■ TASK TO COMPLETE ■
Please repeat exactly the lines from the one containing "[0:04.50-0:05.40]" through the last line of the records, both included, and nothing else, leaving out any pictures.

■ DATA FOR ANALYSIS ■
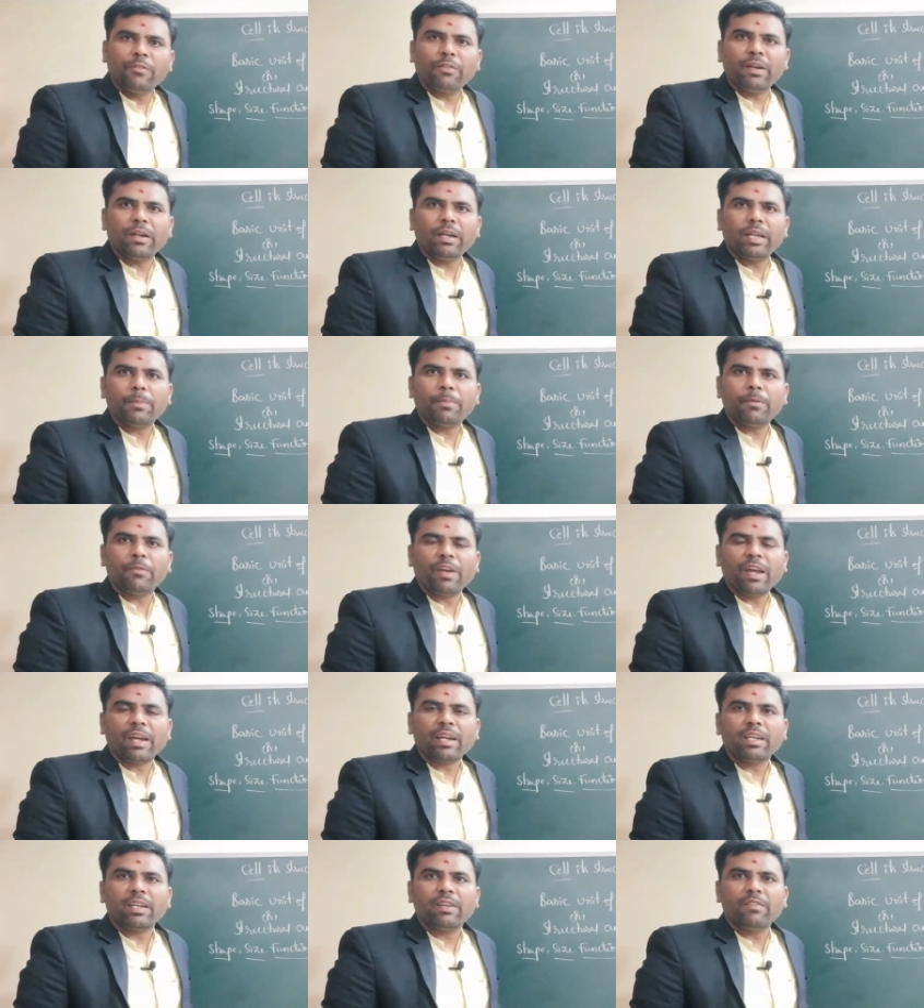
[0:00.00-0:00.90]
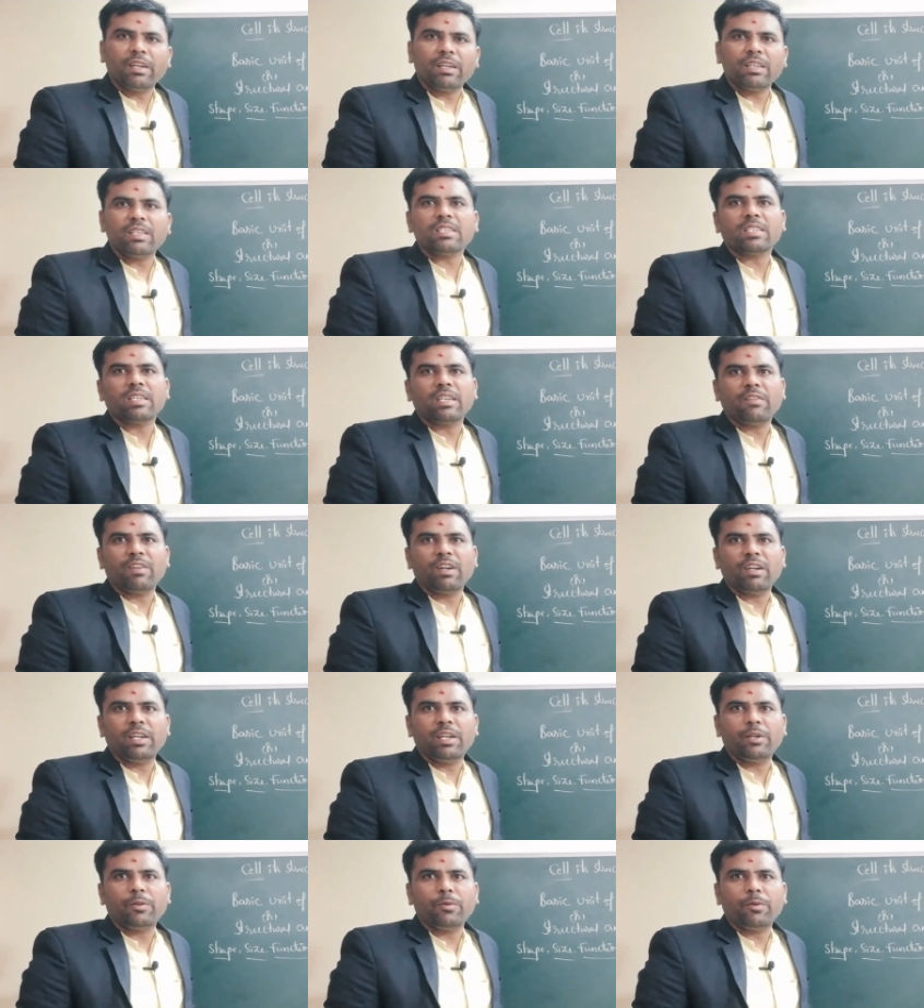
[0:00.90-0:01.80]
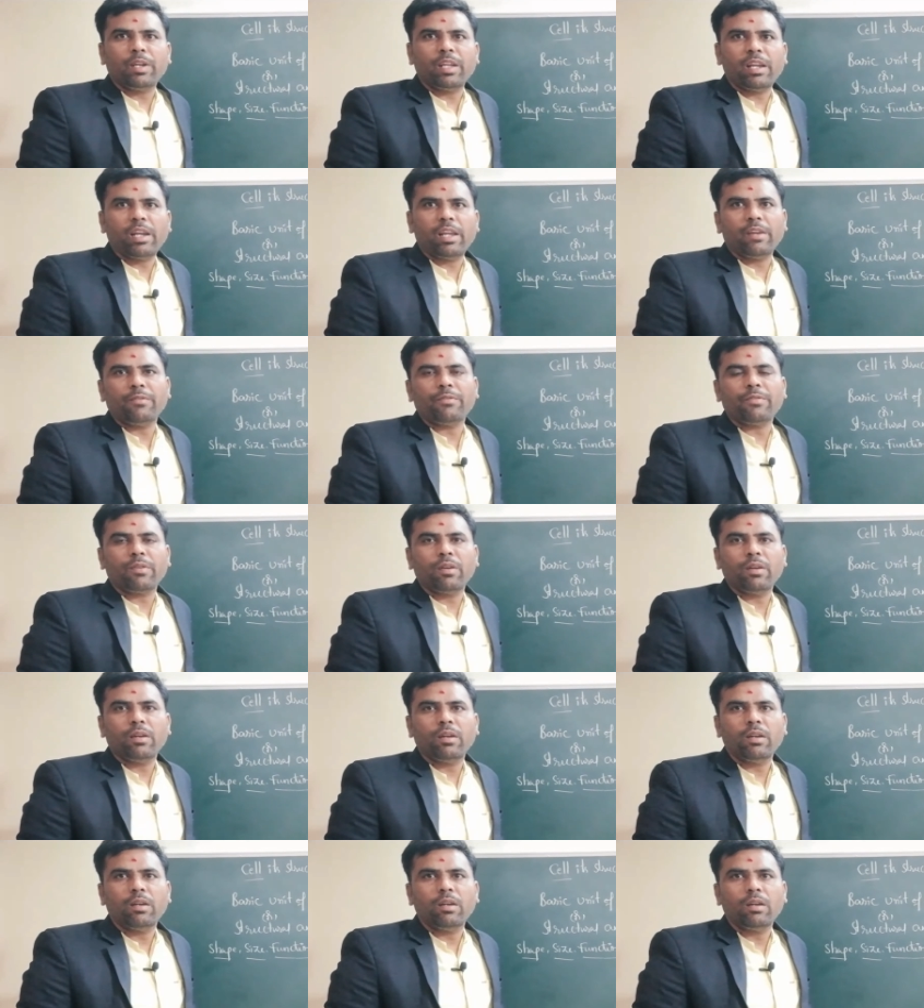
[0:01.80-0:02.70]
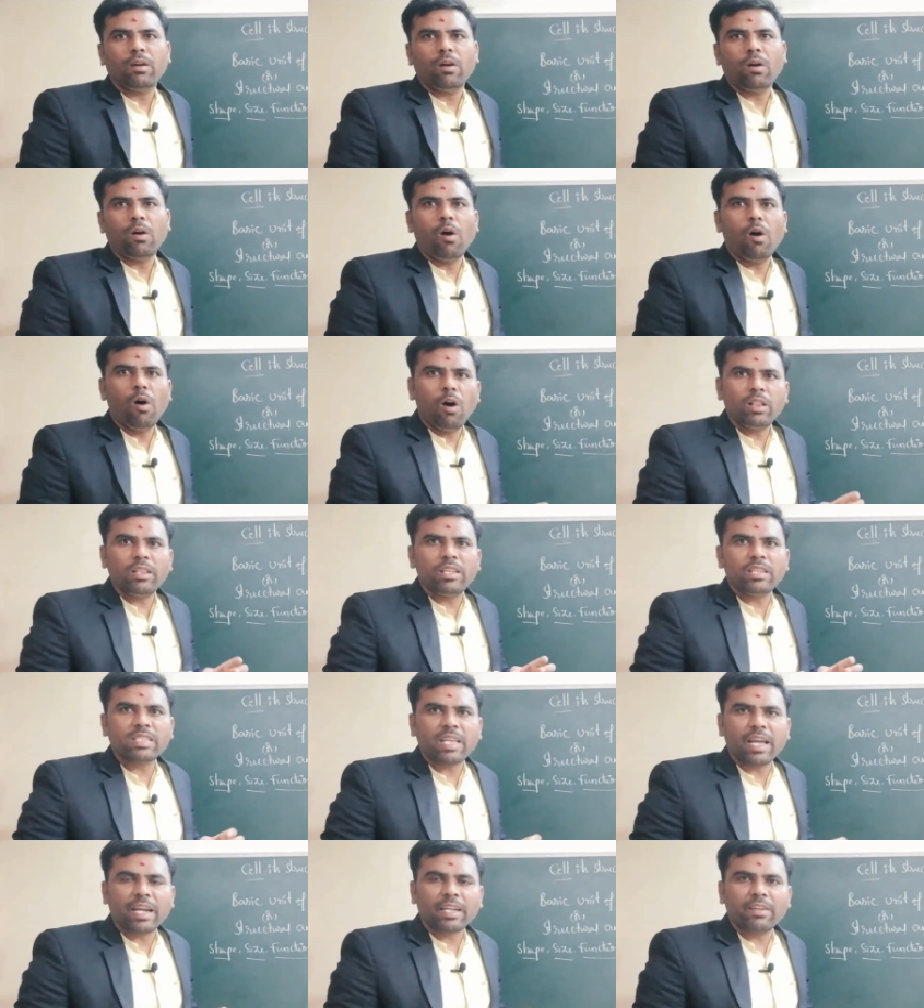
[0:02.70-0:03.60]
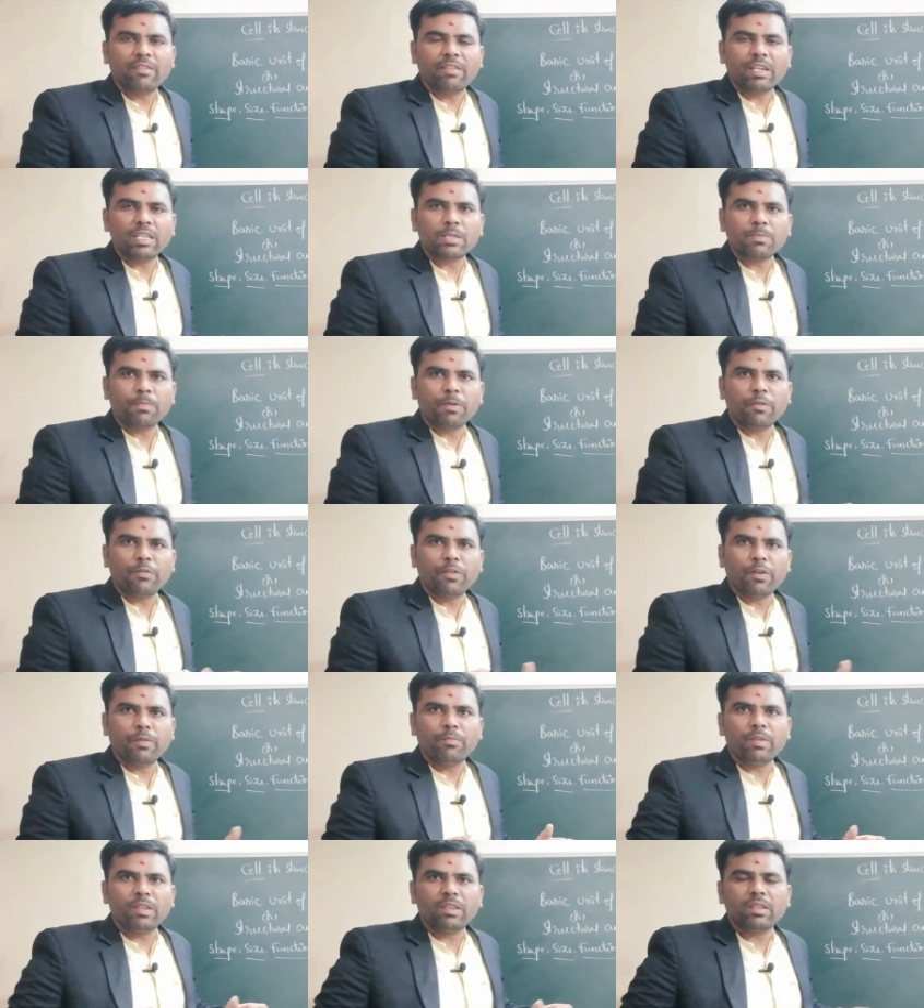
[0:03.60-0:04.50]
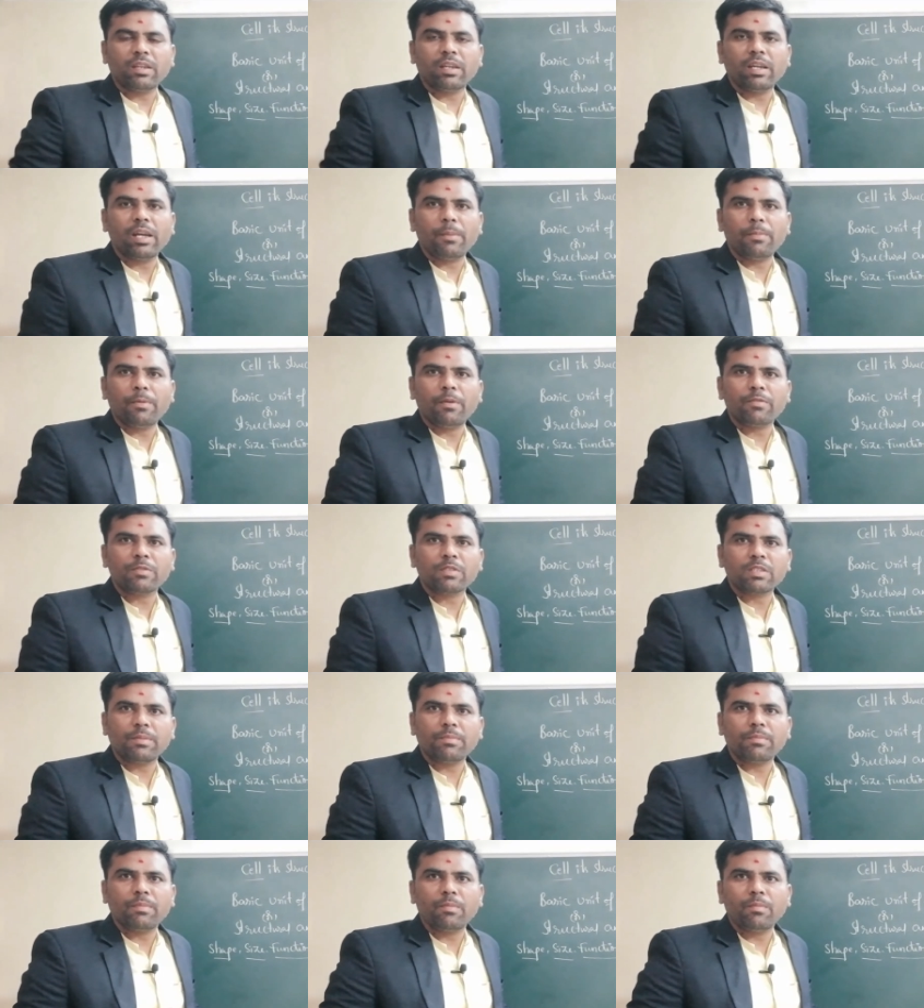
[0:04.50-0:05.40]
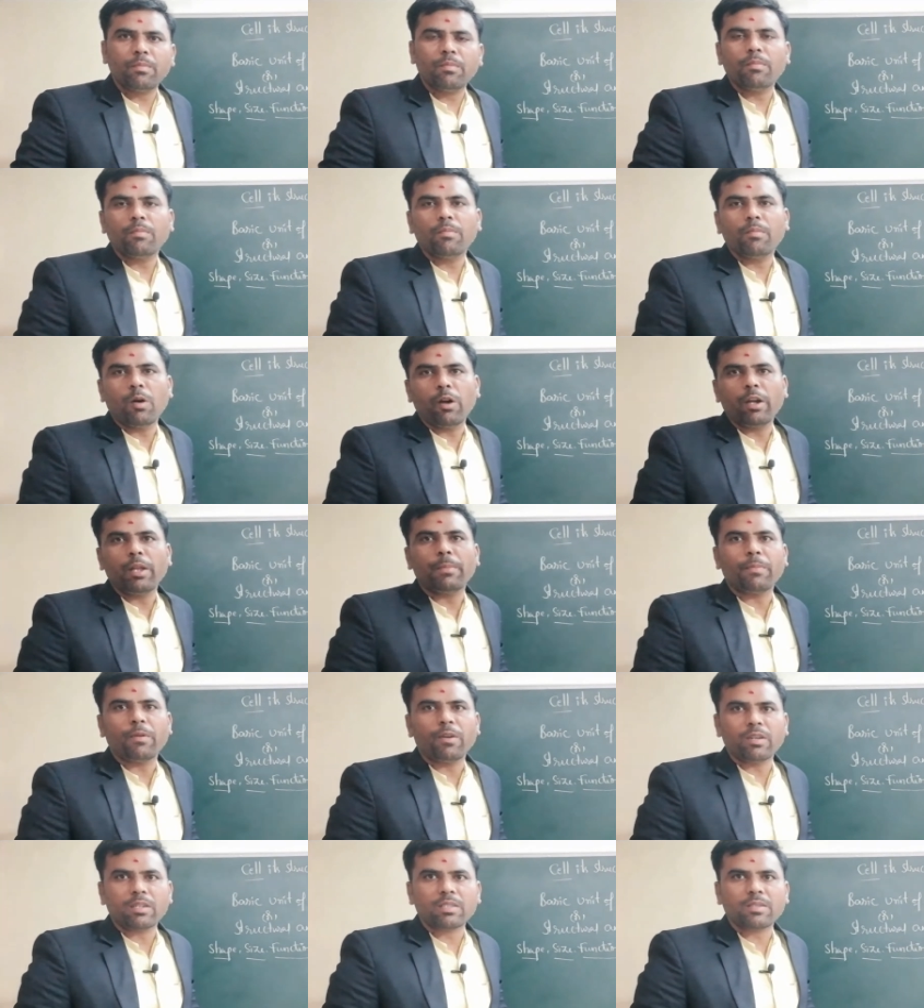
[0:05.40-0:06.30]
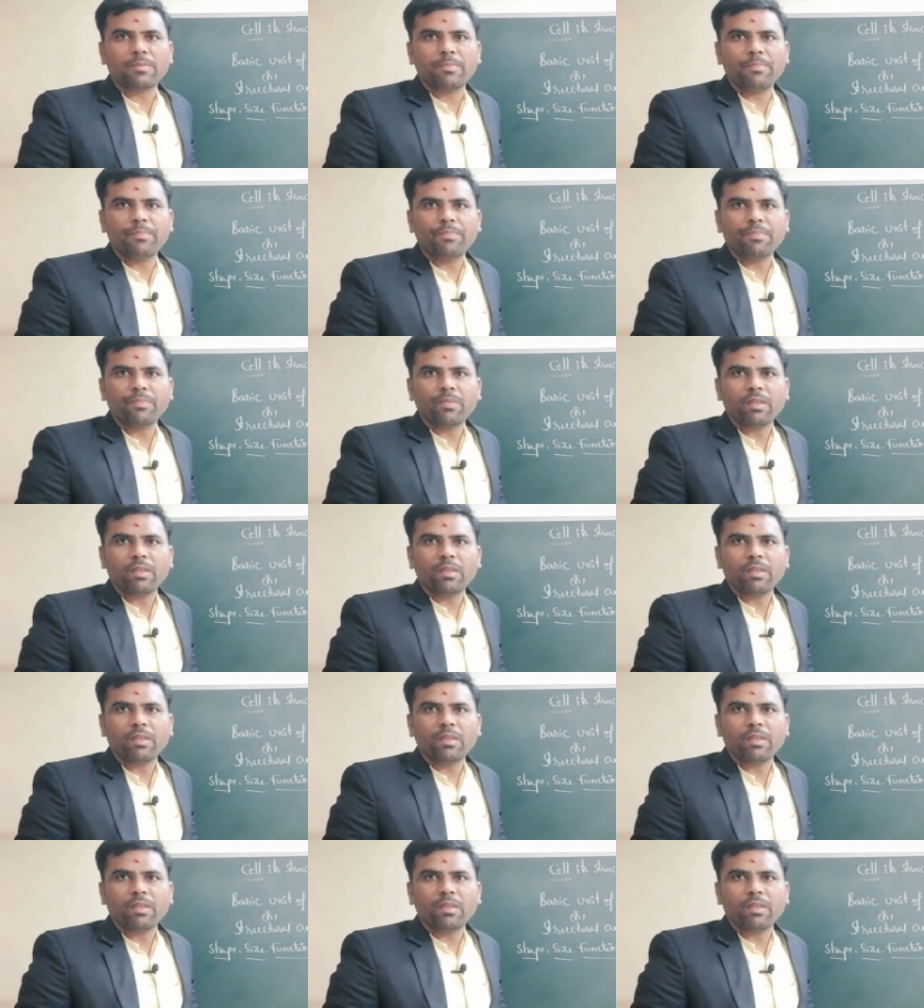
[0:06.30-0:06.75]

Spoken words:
different type of activities in our day-to-day life. All these activities performed with the help of some body parts.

■ EXPECTED ANSWER ■
[0:04.50-0:05.40]
[0:05.40-0:06.30]
[0:06.30-0:06.75]

Spoken words:
different type of activities in our day-to-day life. All these activities performed with the help of some body parts.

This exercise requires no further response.